Georg Herrnstadt

Landesrat Ackerl soll nach Bekanntwerden der skadalösen Zustände in oberösterreichischen Spitälern gesagt haben "Wer heutzutage noch zum Arzt geht, braucht Visionen". Oder sagte es Werner Vogt? Oder beide? Oder keiner von beiden?

Wahr ist: Es ist nur die Verballhornung eines Satzes von Vranitzky, den dieser angeblich wirklich nicht gesagt hat, wie wir seit vergangenen Samstag von ihm selber wissen ("Variationen über Visionen", STANDARD, 18. 9.). Von Vranitzky stammt der Spruch "Wer Visionen hat, braucht einen Arzt" nicht. Und von Helmut Schmidt auch nicht. Ich bin enttäuscht, denn dieser Sager hat zu beiden gut gepasst, und er passt zu fast allen Politikern der SPÖ. Jeder könnte ihn gesagt haben, oder gedacht. Ein Stück echter, wirklicher Vranitzky ist für mich nun verschwunden.

In Wahrheit hat Vranitzky diesen Satz nicht gesagt, aber: hat er ihn nicht wirklich gesagt? Klingt paradox und erinnert an die klassiche Aussage von Hans Moser: "Nur wenn eine Geschichte gut erfunden ist, ist sie auch wirklich wahr und hat sich auch wirklich zugetragen" (Wir können Hans Moser leider nicht mehr fragen, ob er das wirklich gesagt hat, jedenfalls war sein Satz nicht nur als Witz gedacht, sondern brachte das Naturalismus-Realismsus-Problem des Theaters in einer sehr griffigen Form auf den Punkt).

Wie ist das also nun mit wahr und wirklich?

Wahr ist eine Sache, wenn sie geglaubt wird: Wahrheit leitet sich vom indogermanischen "wer" ab: Vertrauen, Treue, Zustimmung, oder altkirchenslawisch "vera": Glaube, Vertrauen (wenn man dem ethymologischen Wörterbuch trauen darf). Ein wahrer Sachverhalt steht für sich selbst, die Beschäftigung mit Wahrheit fokussiert den Tatbestand, ist statisch.

Wirklichkeit hat mit "wirken" zu tun, ist dynamisch, deutet auf Beziehungen zwischen mehreren Dingen hin, auf Zusammenhänge und Wirkungen.

Die sozialdemokratische Politik in ihrer Wirklichkeit beweist den fraglichen Satz, unabhängig davon, ob er nun tatsächlich ausgesprochen wurde oder nicht.

Nun kann es scheinen, als wäre das ein Streit um des Kaisers Satz, oder als ginge es um Franz Vranitzky (dessen Brief an Robert Menasse ich im übrigen witzig und gelungen fand).

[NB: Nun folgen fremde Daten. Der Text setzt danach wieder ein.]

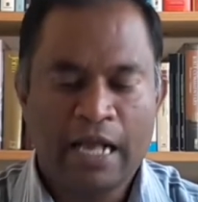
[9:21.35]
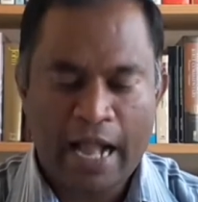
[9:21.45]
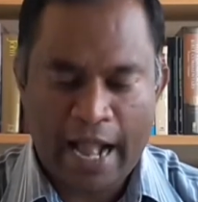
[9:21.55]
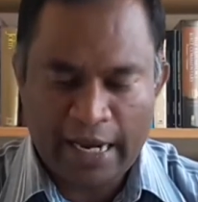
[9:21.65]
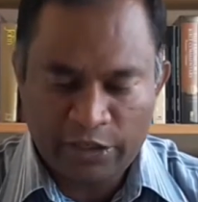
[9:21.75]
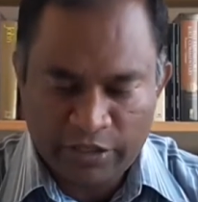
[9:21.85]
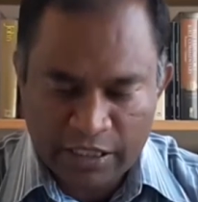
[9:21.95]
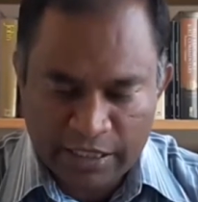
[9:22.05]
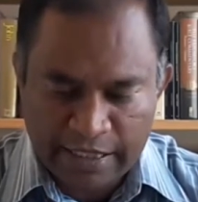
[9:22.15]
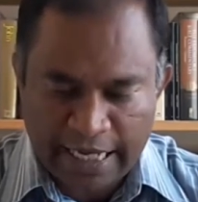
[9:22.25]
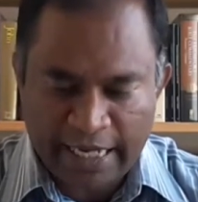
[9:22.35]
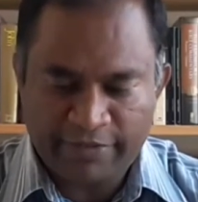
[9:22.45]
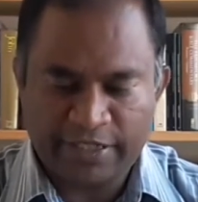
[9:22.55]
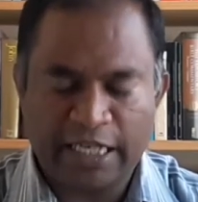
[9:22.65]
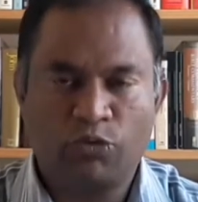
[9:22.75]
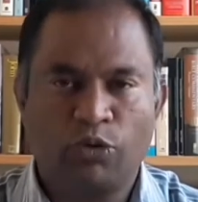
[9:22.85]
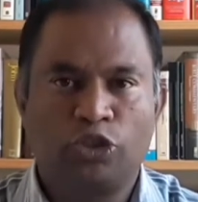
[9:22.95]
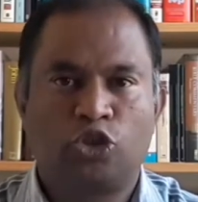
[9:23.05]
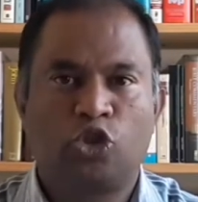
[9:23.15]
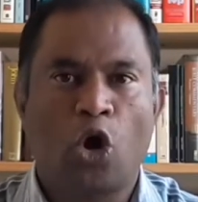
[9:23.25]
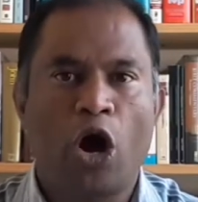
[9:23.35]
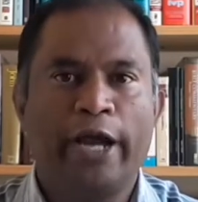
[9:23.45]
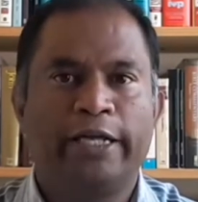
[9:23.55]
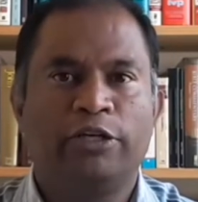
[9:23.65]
and receives it with joy.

Tatsächlich geht es mir darum, die Aufmerksamkeit auf obbeschriebene Differenz zu lenken:

In Wahrheit sagt die ÖVP: "Der Jugend eine Chance, statt Freigabe von Drogen". In Wirklichkeit sagt die ÖVP: Alle, die aus guten Gründen und nach reiflicher Überlegung für die Entkriminalisierung der Drogenszene sind, wollen der Jugend die Chancen rauben. In Wahrheit sagt die ÖVP: "Karenzgeld für alle Mütter". In Wirklichkeit sagt sie: Männer sollen nicht in Karenz gehen.

In Wahrheit sagt die FPÖ: "Haider und Prinzhorn, zwei echte Österreicher", und "Keine Gnade für Drogendealer" und und und ...

Und was die FPÖ in Wirklichkeit sagt, denkt vielleicht schon jeder dritte Österreicher. Die Wahl am 3. Oktober wird die Wahrheit ans Licht bringen. Ob die Wirklichkeit der SPÖ damit etwas zu tun hat?

Vielleicht hat Robert Menasse in W... das gemeint.

Georg Herrnstadt, Mitglied der Gruppe "Schmetterlinge", ist Komponist, Regisseur und Organisationsberater in Wien.